Musil2Au début de l’édition de poche de L’homme sans qualités, il y a une très jolie préface, très brève au regard de l’œuvre monumentale qu’elle précède. L’auteur de cette préface affilie Musil à Hofmannsthal, inventeur de la nausée existentielle, et range L’homme sans qualités au côté des différentes nausées de la Littérature (celle de Sartre bien sûr, celle de Faulkner avec Pylône, et aussi celle de Gombrowicz avec Ferdydurke – ma préférée). Dans cette préface on trouve aussi cette phrase qui m’a frappé : Ulrich [L’homme sans qualités] est sur la ligne de crête de la neutralité intransigeante, trop intelligent pour jamais choisir, trop lucide pour ne pas exactement équilibrer le pour et le contre. Ulrich est exactement égal à zéro.  Ainsi, pendant longtemps L’homme sans qualités s’est résumé pour moi à sa préface de l’édition du Seuil. La préface, c’est cette personne bienveillante qui vous vante les qualités d’une autre personne qui n’est pas encore là.
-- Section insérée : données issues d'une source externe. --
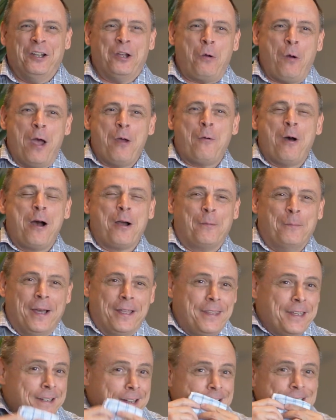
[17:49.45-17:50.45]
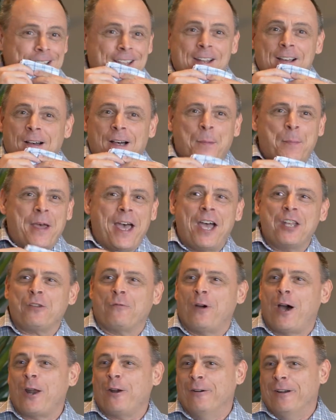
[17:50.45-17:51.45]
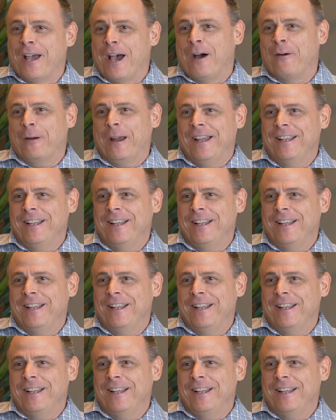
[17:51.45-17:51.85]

Quite welcome. I think that's a badge of honor now, right?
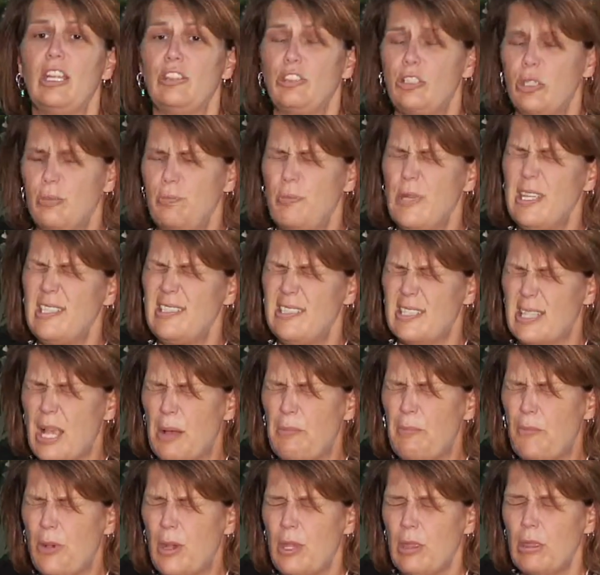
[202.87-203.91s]
Should be
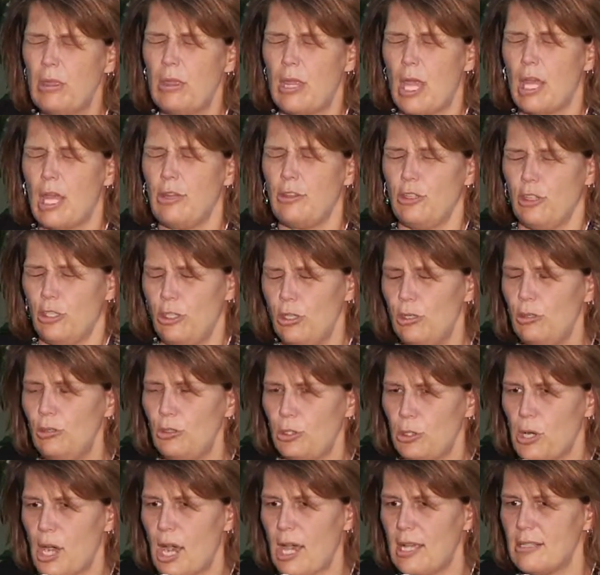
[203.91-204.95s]
someone that you
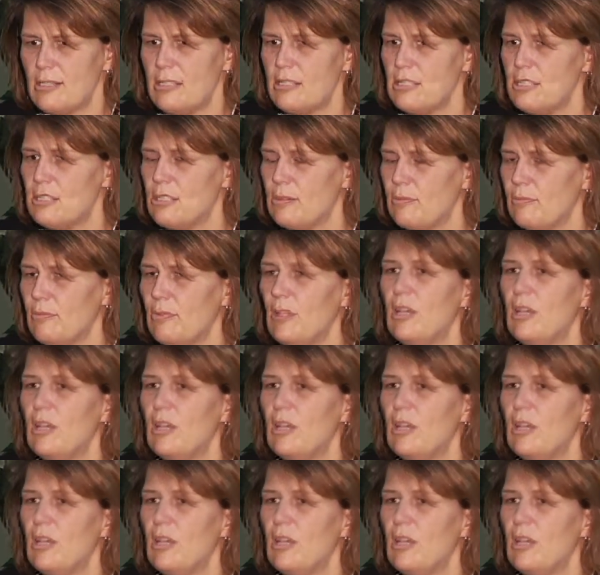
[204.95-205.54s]
trust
Celle de L’homme sans qualités dessinait une œuvre pleine de mes préoccupations et brossait un personnage (Ulrich-Musil) dont je me sentais déjà très proche avant même d’avoir entamé ma lecture. Or, je ne sais pas si vous êtes comme moi, mais j’ai parfois du mal à gérer une relation avec une personne qui me ressemble (ou dont je fantasme la ressemblance avec moi). J’aimerais qu’il se passe tout de suite quelque chose de magique, une sorte de relation fusionnelle instantanée. J’ai peur de passer à côté de la plus parfaite des amitiés, tellement que je perds en naturel, comme si je me sentais obligé de creuser moi-même le décalage (« tu me ressembles ? qu’à cela ne tienne, c’est moi qui vais changer ! »). Voilà. J’ai voulu éviter cela. La préface était tellement prometteuse de ma future relation avec ce livre, que je m’en suis tenu là. C’est comme les livres qu’on n’arrive pas à refermer. C’est la même peur de les perdre qui nous empêche parfois de les ouvrir. Et puis, un jour, on se lance. Il faut passer l’épreuve du feu, de la réalité. Et voilà… Aujourd’hui, je lis L’homme sans qualités, et...

... je me suis bel et bien trouvé un compagnon de route. Nous irons loin, lui et moi ! peut-être bien jusqu'à nous inachever l'un par l'autre, puisque c'est écrit ! C'est sans fin pour L'Homme sans qualités.